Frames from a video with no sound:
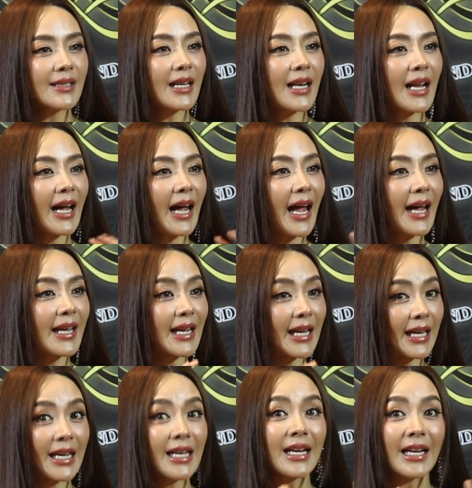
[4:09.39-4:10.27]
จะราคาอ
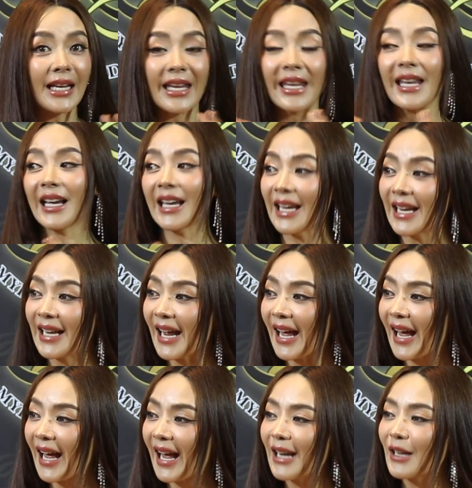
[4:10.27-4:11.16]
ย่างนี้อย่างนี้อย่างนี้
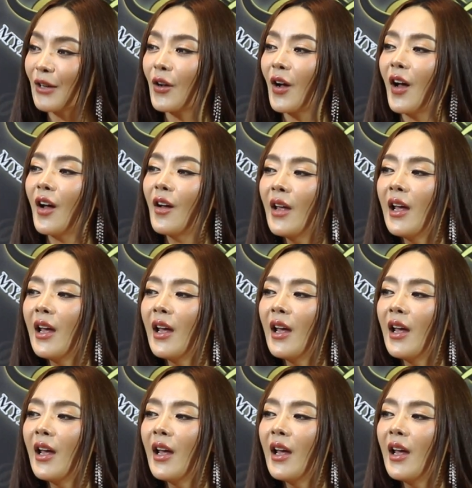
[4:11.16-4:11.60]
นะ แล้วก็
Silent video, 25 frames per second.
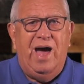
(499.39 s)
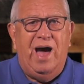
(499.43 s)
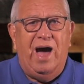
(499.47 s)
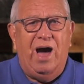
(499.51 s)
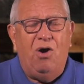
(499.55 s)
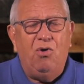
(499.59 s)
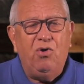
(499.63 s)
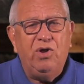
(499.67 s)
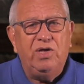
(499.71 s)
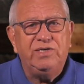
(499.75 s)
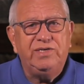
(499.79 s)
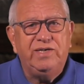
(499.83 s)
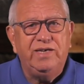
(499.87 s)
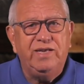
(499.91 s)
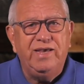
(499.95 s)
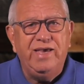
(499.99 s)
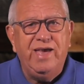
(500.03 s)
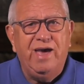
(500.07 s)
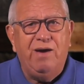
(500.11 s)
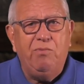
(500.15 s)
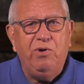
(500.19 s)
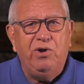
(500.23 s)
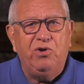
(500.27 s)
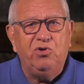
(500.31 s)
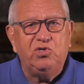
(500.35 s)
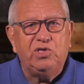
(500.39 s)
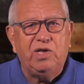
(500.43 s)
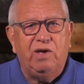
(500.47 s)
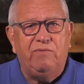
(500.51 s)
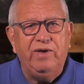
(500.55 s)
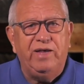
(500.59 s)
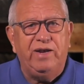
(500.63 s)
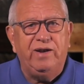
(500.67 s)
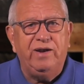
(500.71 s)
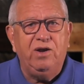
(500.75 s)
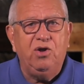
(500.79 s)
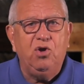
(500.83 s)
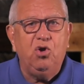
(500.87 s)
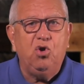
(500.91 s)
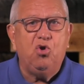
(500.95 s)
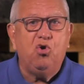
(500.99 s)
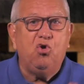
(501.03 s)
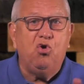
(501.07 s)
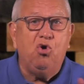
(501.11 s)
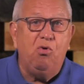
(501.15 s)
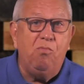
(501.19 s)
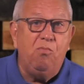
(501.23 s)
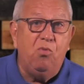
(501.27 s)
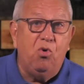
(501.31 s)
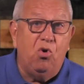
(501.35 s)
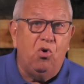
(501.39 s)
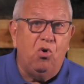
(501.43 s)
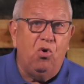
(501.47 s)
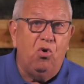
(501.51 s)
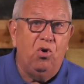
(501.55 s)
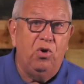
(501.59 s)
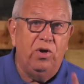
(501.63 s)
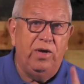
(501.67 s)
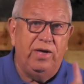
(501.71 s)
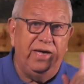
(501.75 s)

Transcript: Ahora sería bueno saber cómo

PROBLEM DESCRIPTION: Print out the material word for word, omitting the pictures.

EXPECTED ANSWER:
Frames from a video with no sound:
[4:09.39-4:10.27]
จะราคาอ
[4:10.27-4:11.16]
ย่างนี้อย่างนี้อย่างนี้
[4:11.16-4:11.60]
นะ แล้วก็
Silent video, 25 frames per second.
(499.39 s)
(499.43 s)
(499.47 s)
(499.51 s)
(499.55 s)
(499.59 s)
(499.63 s)
(499.67 s)
(499.71 s)
(499.75 s)
(499.79 s)
(499.83 s)
(499.87 s)
(499.91 s)
(499.95 s)
(499.99 s)
(500.03 s)
(500.07 s)
(500.11 s)
(500.15 s)
(500.19 s)
(500.23 s)
(500.27 s)
(500.31 s)
(500.35 s)
(500.39 s)
(500.43 s)
(500.47 s)
(500.51 s)
(500.55 s)
(500.59 s)
(500.63 s)
(500.67 s)
(500.71 s)
(500.75 s)
(500.79 s)
(500.83 s)
(500.87 s)
(500.91 s)
(500.95 s)
(500.99 s)
(501.03 s)
(501.07 s)
(501.11 s)
(501.15 s)
(501.19 s)
(501.23 s)
(501.27 s)
(501.31 s)
(501.35 s)
(501.39 s)
(501.43 s)
(501.47 s)
(501.51 s)
(501.55 s)
(501.59 s)
(501.63 s)
(501.67 s)
(501.71 s)
(501.75 s)

Transcript: Ahora sería bueno saber cómo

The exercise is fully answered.